Il libro è diviso in sei parti, ognuna delle quali rappresenta un diverso stato di coscienza: veglia, fase uno, fase due, fase tre, fase quattro, sonno REM, ed ogni capitolo si conclude con una frase spezzata che prosegue nel capitolo seguente, con connessioni arbitrarie che in principio destabilizzano il lettore.

La casa del sonno è un libro insolito, psicotico, che procede ad incastri, dove ogni pagina diventa un tassello che va a completare quello precedente e ad anticipare il successivo, proprio come in un mosaico.
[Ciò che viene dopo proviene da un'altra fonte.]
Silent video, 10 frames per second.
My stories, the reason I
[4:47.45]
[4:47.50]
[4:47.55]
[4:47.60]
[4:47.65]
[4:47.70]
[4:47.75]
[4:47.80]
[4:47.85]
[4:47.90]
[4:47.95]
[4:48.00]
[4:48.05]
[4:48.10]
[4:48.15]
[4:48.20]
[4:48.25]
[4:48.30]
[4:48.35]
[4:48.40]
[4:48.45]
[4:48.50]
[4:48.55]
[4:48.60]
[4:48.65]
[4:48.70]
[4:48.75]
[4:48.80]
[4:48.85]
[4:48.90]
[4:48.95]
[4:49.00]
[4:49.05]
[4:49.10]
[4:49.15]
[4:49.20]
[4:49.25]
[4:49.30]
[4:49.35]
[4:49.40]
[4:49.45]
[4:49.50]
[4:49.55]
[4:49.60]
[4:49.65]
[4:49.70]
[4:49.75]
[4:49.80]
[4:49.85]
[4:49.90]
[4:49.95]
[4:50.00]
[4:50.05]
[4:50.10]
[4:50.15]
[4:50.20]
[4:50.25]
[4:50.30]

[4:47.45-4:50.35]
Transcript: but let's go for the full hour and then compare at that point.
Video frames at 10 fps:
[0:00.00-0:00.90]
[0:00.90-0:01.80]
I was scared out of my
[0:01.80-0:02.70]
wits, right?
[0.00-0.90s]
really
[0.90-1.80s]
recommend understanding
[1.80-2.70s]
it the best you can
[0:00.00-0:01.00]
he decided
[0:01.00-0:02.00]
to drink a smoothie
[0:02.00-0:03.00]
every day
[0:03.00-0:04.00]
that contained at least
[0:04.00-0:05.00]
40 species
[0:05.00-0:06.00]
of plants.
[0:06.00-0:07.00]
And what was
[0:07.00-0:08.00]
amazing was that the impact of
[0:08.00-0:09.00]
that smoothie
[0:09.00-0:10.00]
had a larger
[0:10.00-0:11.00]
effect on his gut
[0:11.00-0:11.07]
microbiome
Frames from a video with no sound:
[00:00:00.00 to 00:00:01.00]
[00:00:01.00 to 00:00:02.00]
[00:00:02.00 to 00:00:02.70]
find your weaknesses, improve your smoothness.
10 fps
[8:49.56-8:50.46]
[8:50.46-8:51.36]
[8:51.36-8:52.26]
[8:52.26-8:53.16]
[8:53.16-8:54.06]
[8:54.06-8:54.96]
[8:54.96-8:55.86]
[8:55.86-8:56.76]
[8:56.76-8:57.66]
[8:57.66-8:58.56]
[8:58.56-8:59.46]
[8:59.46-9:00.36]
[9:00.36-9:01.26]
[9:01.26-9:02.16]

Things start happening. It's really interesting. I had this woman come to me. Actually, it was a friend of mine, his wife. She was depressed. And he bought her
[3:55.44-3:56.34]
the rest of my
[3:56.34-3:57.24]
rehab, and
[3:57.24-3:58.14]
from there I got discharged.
Il lettore si trova  a tratti smarrito, con la netta sensazione di essersi perso qualcosa, ma proprio quando sta per cedere alla tentazione di sfogliare le pagine a ritroso per chiarirsi le idee, Coe si dimostra bravissimo a sciogliere i suoi dubbi, facendo luce su quella porzione narrativa. E’ uno stile al quale bisogna abituarsi ma che, entrati nella giusta ottica, si fa avvolgente, a momenti anche inquietante, trasportandoci nella psiche dei protagonisti, nelle loro nevrosi e nei loro turbamenti interiori.

Mi sentivo più felice quando dormivo che da sveglio. Facevo sogni bellissimi.

La scrittura è dettagliata, ironica, con una forma pulita che non contempla il superfluo.

Il sonno rimane il protagonista assoluto del romanzo, quello stato in cui non siamo pienamente consapevoli, in cui siamo più fragili e forse anche più veri, privati delle sovrastrutture che guidano le nostre azioni durante la veglia.

Quella condizione di vulnerabilità del cuore in cui anche i dettagli più minuti e banali assumono un carattere luminoso, trasfigurante.

Le storie dei protagonisti muteranno negli anni, a volte deviate per sempre da un destino quasi perverso, che userà malintesi e fraintendimenti per prendersi gioco di loro.

Un libro che saprà coinvolgervi e stupirvi, con un’atmosfera surreale e un ritmo vorticoso che vi sospingerà fino all’ultima pagina. Consigliato agli amanti dei risvolti psicologici.